Agnes could not bear to watch Maria sewing. The light no longer stung, but her new future, which was beginning to come into view, was as sharp as pins and needles, sheer torture to her eyes.
She slept for a while, waking to a prayer spoken softly but fervently in Spanish.
Maria stood at the bedside, leaning with her forearms against the railing. A silver-and-onyx rosary tightly wrapped her small brown hands, although she was not counting the beads or murmuring Hail Marys. Her prayer was for Agnes’s baby.
Gradually, Agnes realized that this was not a prayer for the soul of a deceased infant but for the survival of one still alive.
Her strength was the strength of stones only in the sense that she felt as immovable as rock, yet she found the resources to raise one arm, to place her left hand over Maria’s bead-tangled fingers. “But the baby’s dead.”
“Señora Lampion, no.” Maria was surprised. “Muy enfermo but not dead.”
Very ill. Very ill but not dead.
Agnes remembered the blood, the awful red flood. Excruciating pain and such fearsome crimson torrents. She’d thought her baby had entered the world stillborn on a tide of its own blood and hers.
“Is it a boy?” she asked.
“Yes, Señora. A fine boy.”
“Bartholomew,” Agnes said.
Maria frowned. “What is this you say?”
“His name.” She tightened her hand on Maria’s. “I want to see him.”
“Muy enfermo. They have keeped him like the chicken egg.”
Like the chicken egg. As weary as she was, Agnes could not at once puzzle out the meaning of those four words. Then: “Oh. He’s in an incubator.”
“Such eyes,” Maria said.
Agnes said, “Qué?”
“Angels must to have eyes so beautiful.”
Letting go of Maria, lowering her hand to her heart, Agnes said, “I want to see him.”

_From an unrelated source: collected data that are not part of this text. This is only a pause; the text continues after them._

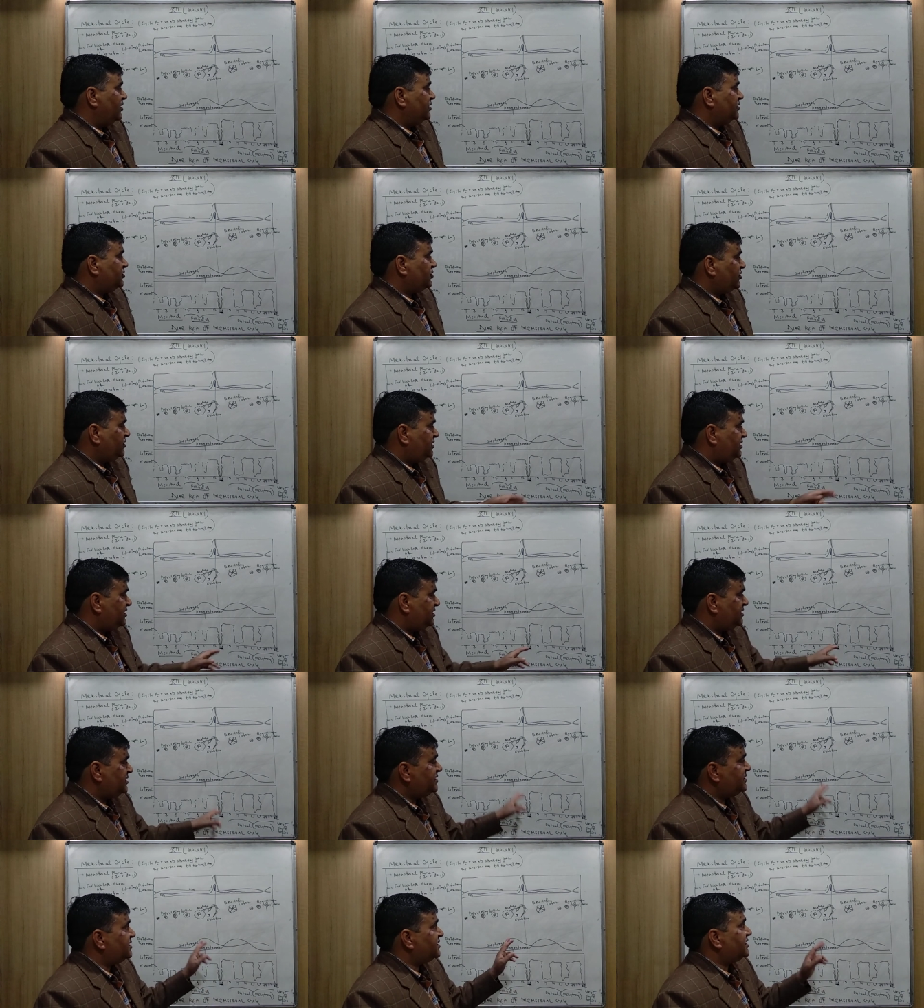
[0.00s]
So
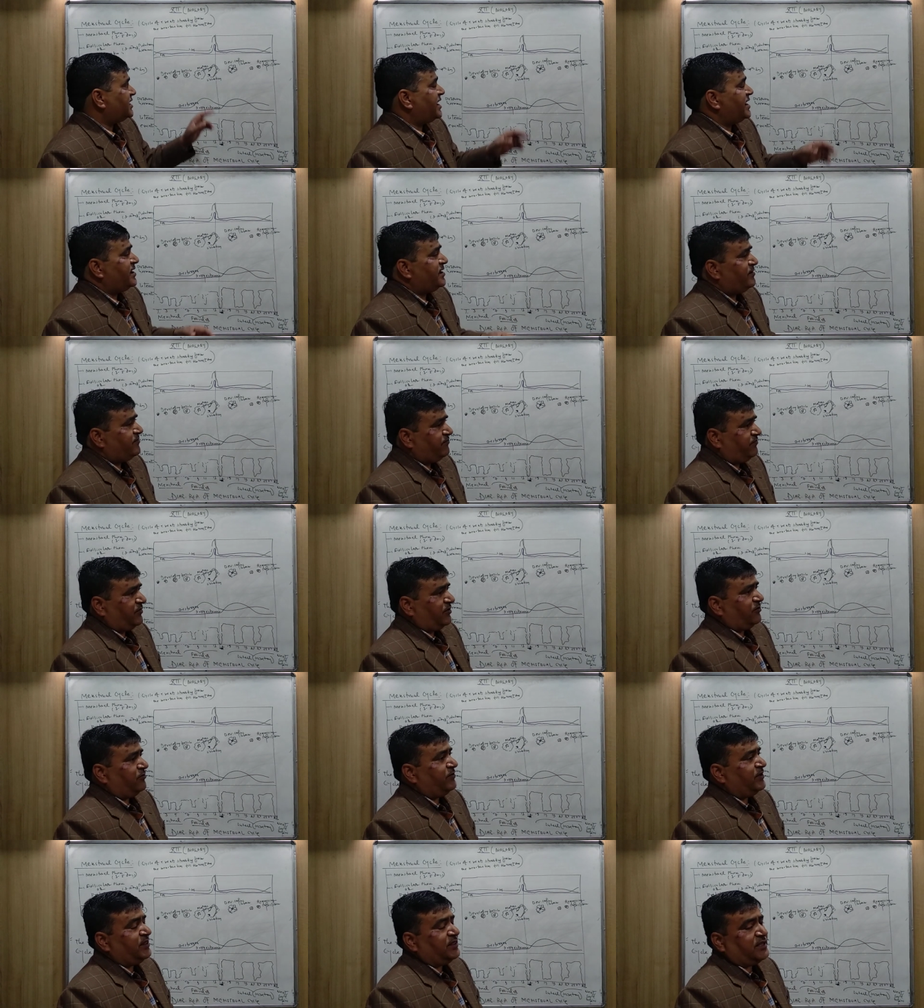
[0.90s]
this is the time
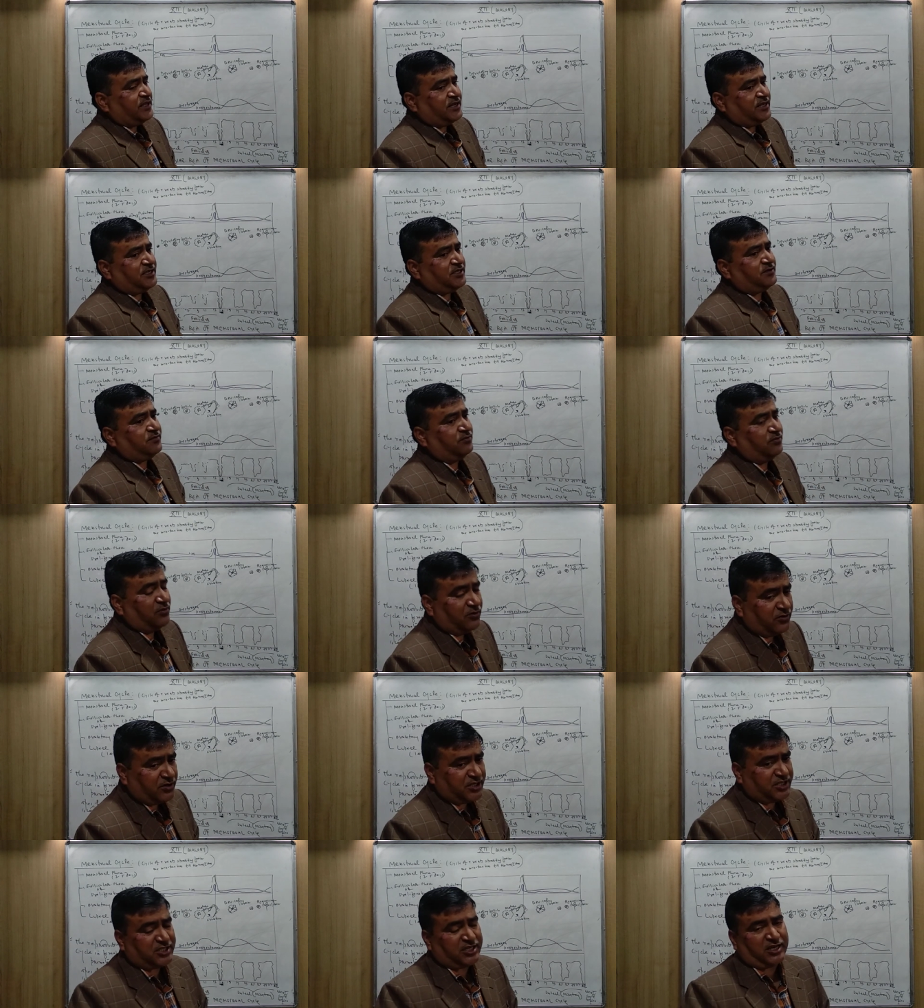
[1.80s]
when there is
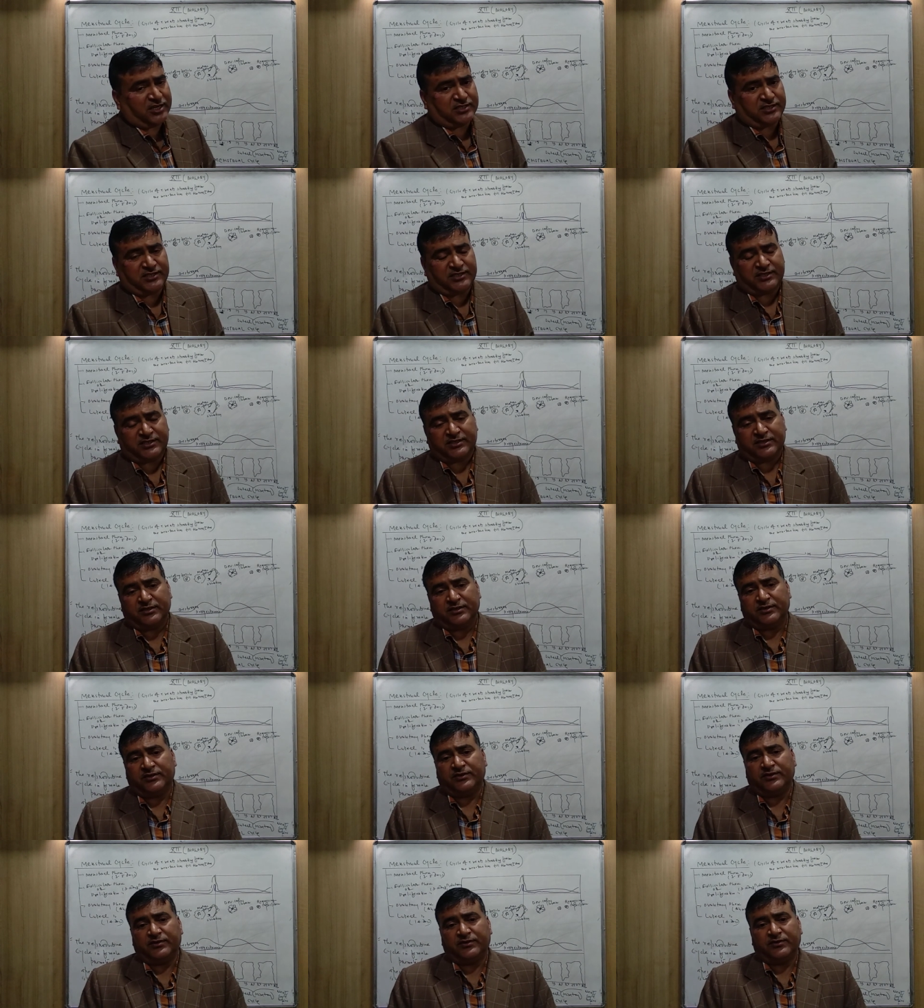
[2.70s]
more chance
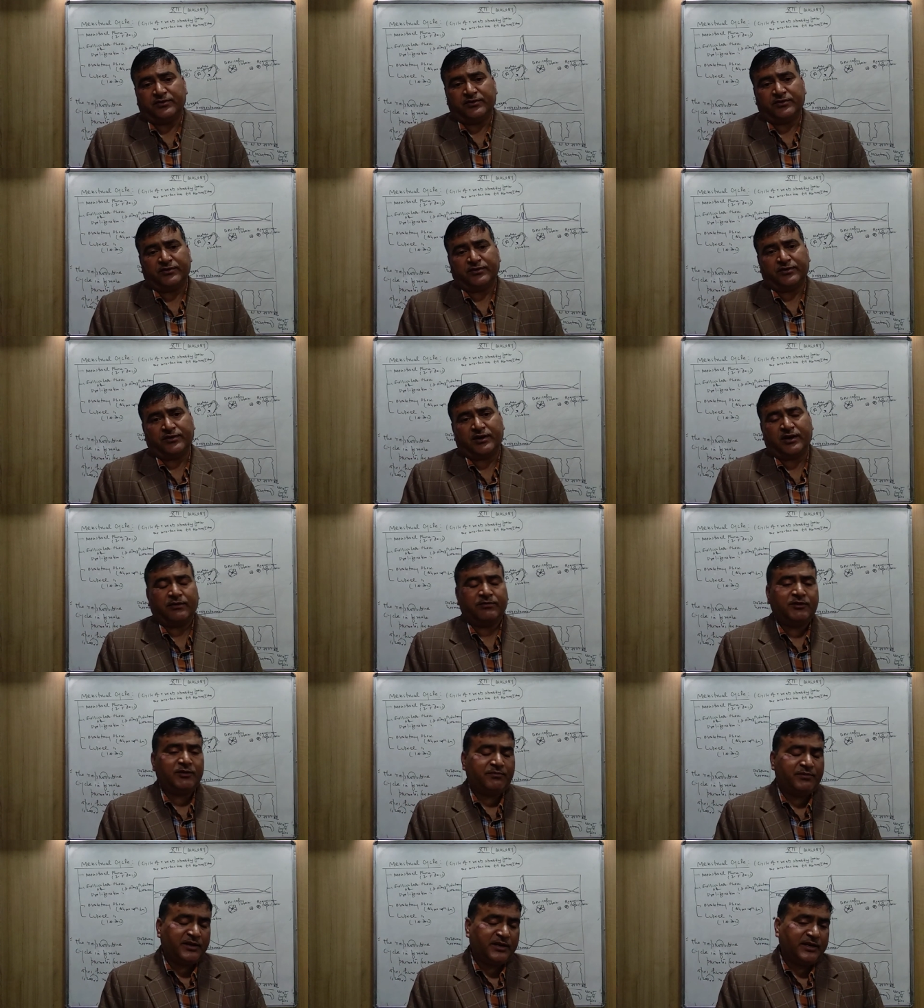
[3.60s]

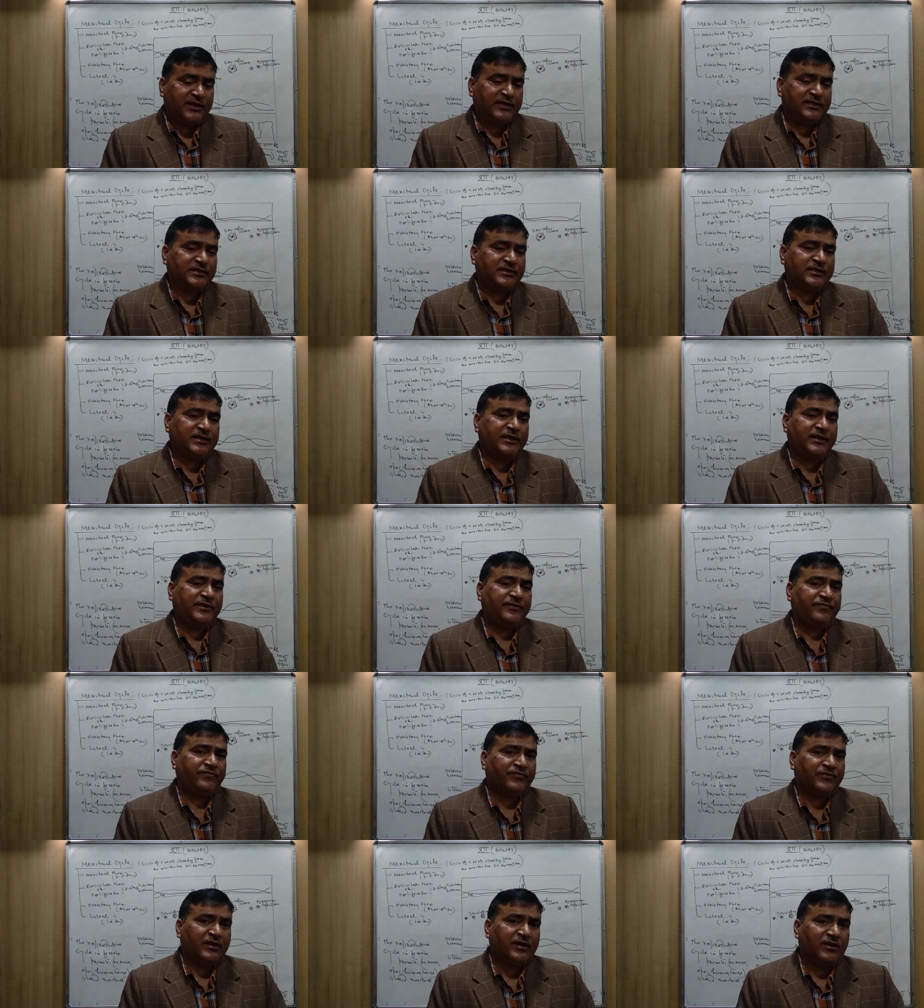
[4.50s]
of the
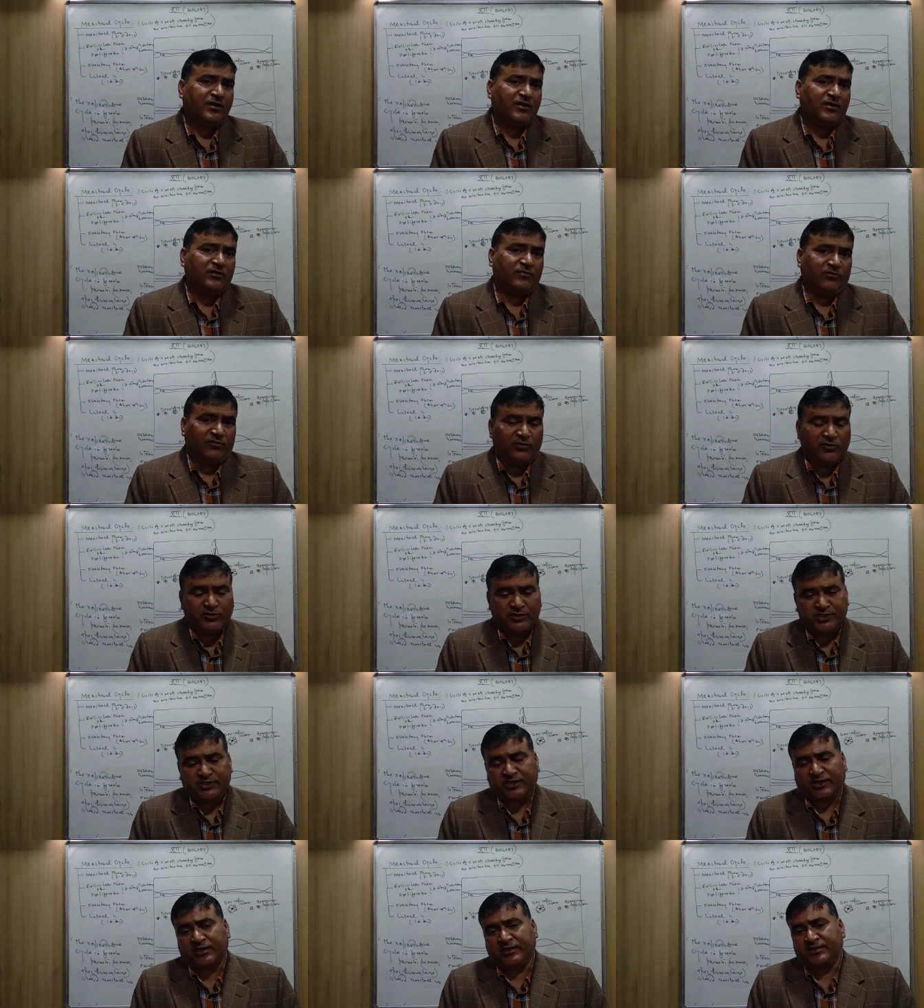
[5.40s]
pregnancy, more
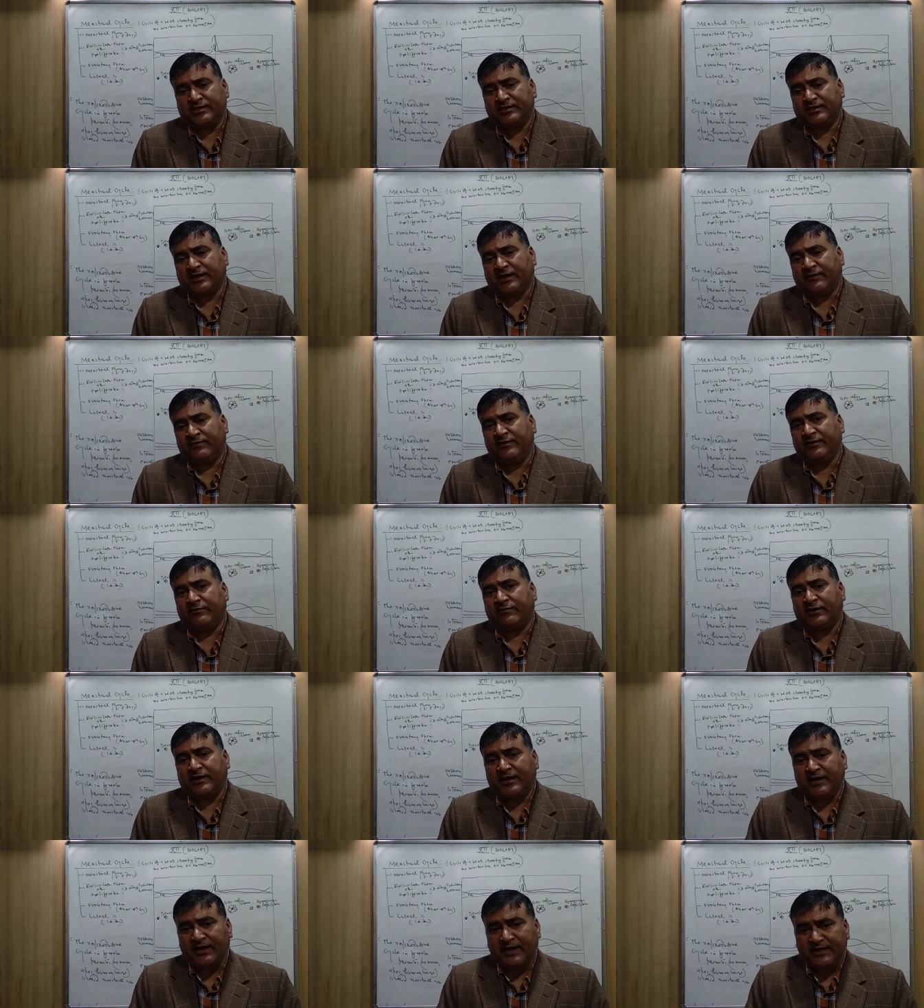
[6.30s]
chance of the
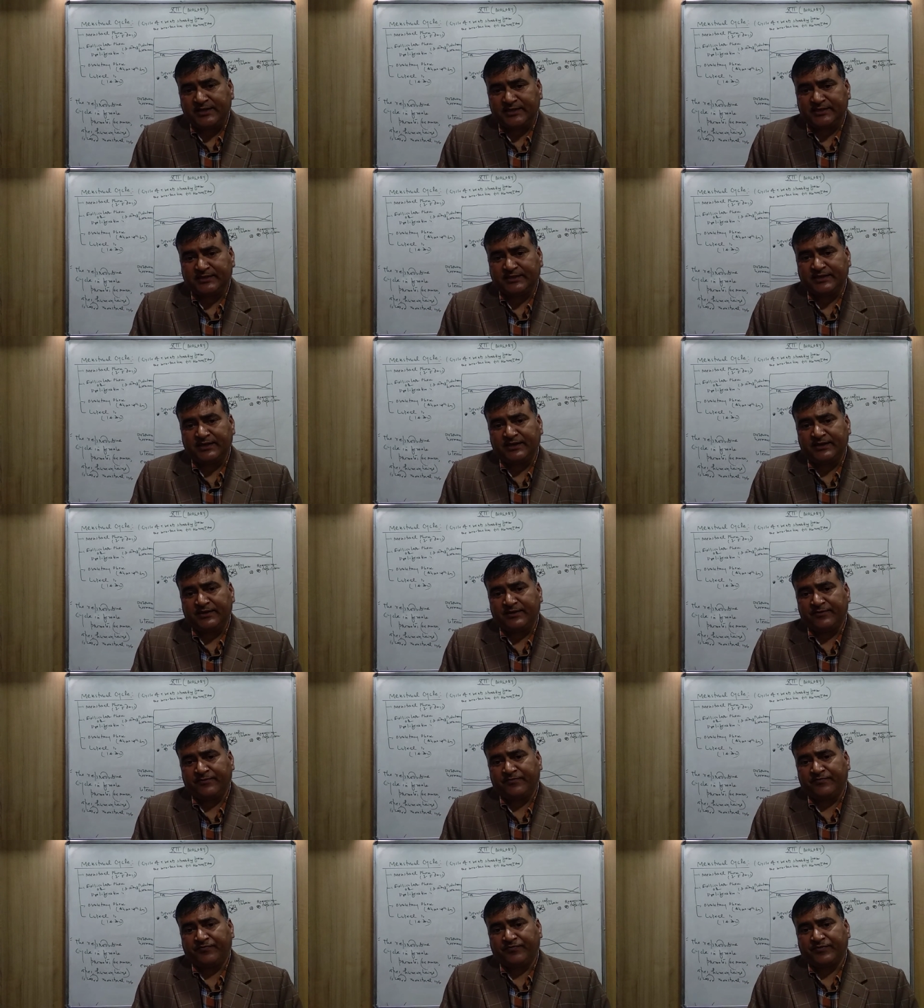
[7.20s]
fertilization.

After making the sign of the cross, Maria said, “They must to have keeped him in the eggubator until he is not dangerous. When the nurse comes, I will make her to tell me when the baby is to be safe. But I can’t be leave you. I watch. I watch over.”
Closing her eyes, Agnes whispered, “Bartholomew,” in a reverent voice full of wonder, full of awe.
In spite of Agnes’s qualified joy, she could not stay afloat on the river of sleep from which she had so recently risen. This time, however, she sank into its deeper currents with new hope and with this magical name, which scintillated in her mind on both sides of consciousness: Bartholomew, as the hospital room and Maria faded from her awareness, and also Bartholomew in her dreams. The name staved off nightmares. Bartholomew. The name sustained her.